11-21-2013 11:25 AM
I have the following problem:
I fitted a model using proc genmod. I stored this model in the item-store using the STORE statement and I now intend to use this model to score a different dataset using proc plm. However, I would like to modify the stored model before using it for scoring. Is it possible to do this? My modification is something like (a bit more complicated actually): add 1 to each parameter. Naively I tried to access the stored model in a data step which doesn't seem to be possible.
Many thanks for your help
11-22-2013 10:54 AM
Add 1 to each parameter? That seems, well, unusual. I could understand adding 1 to each independent value (say if you had a log link), but adding a constant to the estimates doesn't seem like a very good idea, let alone doing something more complex. The values would no longer be the MLE's, and hence scoring would be biased Could you give the motivating reasons for the process? And maybe what the modification you want to apply will actually be.
11-23-2013 03:31 AM
Well, what intend to do is actually more like adding 1 to each variable, however, I thought it would be neat to do this via the stored model and this got me generally interested in whether I can modify these item-store objects.
I essentially want to do what Joyce et al did in in this paper http://www.ncbi.nlm.nih.gov/pubmed/12407470
They calculate adjusted mortality rates.Their correction is done by subtracting the observed value of a confounder from the mean value of this confounder in the dataset and adding this term to the observed outcome (mortality rate). So for one independent variable the adjusted rate is given by
y_adj = y_obs + b (x_mean - x_obs)
11-25-2013 11:24 AM
I think you will have to use a datastep solution. The real key here is what you use for x_mean--the mean of the x values from the original dataset (where the coefficients were derived), the mean of the x values from the new data you want to score, or the mean of the x values for the combined datasets. If we believe that the coefficients are unbiased estimators of the population, then we probably want to use the mean of the x values from the new data. It becomes a matter of outputting the coefficients to one data set, calculating x_mean (new) and saving it to a dataset, merging the mean back against the original data, calculating the difference, multiplying by the coefficient and adding to the new y value.

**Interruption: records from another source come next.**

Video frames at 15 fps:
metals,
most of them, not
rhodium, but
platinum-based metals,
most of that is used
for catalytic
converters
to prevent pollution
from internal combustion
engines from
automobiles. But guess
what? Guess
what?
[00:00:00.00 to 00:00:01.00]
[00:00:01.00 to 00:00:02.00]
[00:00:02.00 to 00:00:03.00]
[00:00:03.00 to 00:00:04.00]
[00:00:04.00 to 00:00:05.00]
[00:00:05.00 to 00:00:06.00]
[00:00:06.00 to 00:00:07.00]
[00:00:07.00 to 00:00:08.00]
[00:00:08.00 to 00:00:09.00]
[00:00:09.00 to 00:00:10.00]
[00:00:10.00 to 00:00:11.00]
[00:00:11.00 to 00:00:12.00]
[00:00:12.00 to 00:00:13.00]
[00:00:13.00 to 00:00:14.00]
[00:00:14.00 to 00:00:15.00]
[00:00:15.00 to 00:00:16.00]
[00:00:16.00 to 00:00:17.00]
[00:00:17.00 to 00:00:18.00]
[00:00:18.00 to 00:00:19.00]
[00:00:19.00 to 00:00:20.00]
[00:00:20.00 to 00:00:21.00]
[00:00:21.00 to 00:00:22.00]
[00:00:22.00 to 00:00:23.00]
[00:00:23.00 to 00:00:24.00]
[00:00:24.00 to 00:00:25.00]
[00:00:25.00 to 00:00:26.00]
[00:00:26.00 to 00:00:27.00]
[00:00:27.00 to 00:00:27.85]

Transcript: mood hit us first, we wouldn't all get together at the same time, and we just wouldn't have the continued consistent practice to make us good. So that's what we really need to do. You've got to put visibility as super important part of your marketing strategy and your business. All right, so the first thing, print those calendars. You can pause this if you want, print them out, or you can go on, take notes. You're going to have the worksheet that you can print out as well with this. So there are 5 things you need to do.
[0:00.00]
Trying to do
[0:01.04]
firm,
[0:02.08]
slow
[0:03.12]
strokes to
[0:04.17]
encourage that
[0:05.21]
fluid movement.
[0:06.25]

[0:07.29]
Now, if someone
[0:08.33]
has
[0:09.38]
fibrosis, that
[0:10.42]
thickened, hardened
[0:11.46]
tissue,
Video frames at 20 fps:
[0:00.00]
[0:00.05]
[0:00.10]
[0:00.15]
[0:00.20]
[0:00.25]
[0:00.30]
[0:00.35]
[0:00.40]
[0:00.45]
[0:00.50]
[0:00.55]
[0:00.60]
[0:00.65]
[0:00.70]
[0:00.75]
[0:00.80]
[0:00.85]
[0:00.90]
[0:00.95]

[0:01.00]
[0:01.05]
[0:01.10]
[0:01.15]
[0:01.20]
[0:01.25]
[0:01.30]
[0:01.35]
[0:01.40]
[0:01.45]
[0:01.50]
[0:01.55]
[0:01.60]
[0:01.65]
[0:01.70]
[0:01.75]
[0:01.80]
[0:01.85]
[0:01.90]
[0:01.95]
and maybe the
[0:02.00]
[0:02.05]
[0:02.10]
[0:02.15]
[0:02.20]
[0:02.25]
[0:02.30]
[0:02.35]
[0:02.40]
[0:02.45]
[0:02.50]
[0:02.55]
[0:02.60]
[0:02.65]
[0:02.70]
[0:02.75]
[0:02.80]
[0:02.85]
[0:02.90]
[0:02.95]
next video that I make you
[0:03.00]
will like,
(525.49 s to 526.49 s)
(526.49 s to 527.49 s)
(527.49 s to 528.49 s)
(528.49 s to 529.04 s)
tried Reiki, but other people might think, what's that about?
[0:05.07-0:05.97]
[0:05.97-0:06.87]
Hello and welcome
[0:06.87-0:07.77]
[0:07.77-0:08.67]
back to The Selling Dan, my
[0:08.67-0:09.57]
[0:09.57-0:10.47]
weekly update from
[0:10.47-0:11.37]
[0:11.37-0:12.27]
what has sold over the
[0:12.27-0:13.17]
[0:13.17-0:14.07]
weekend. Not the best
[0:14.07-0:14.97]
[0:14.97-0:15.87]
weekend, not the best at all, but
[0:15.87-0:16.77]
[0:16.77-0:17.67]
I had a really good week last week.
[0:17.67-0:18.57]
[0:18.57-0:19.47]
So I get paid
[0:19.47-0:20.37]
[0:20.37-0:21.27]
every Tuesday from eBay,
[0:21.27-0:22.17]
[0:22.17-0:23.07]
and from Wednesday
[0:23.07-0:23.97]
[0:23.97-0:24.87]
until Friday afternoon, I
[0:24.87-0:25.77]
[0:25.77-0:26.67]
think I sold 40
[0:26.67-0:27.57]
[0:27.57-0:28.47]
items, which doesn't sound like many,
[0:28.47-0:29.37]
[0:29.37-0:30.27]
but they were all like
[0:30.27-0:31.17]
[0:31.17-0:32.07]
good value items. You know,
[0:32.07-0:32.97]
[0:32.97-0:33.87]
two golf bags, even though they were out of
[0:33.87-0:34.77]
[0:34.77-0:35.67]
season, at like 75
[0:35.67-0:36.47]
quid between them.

Scale this up across all of the x's.
11-25-2013 07:55 PM
Which values to use for the calculations of x_mean was also giving me a bit of a headache. Thanks for your thoughts, very useful.
Thanks also for the datastep solution to my problem. It's not that easy, I think, that's why I wondered whether I can fiddle with a model in the item-store. Anyway, it looks like nobody got an answer to my question (or the experts are too busy) so I'll have a try at your datastep solution.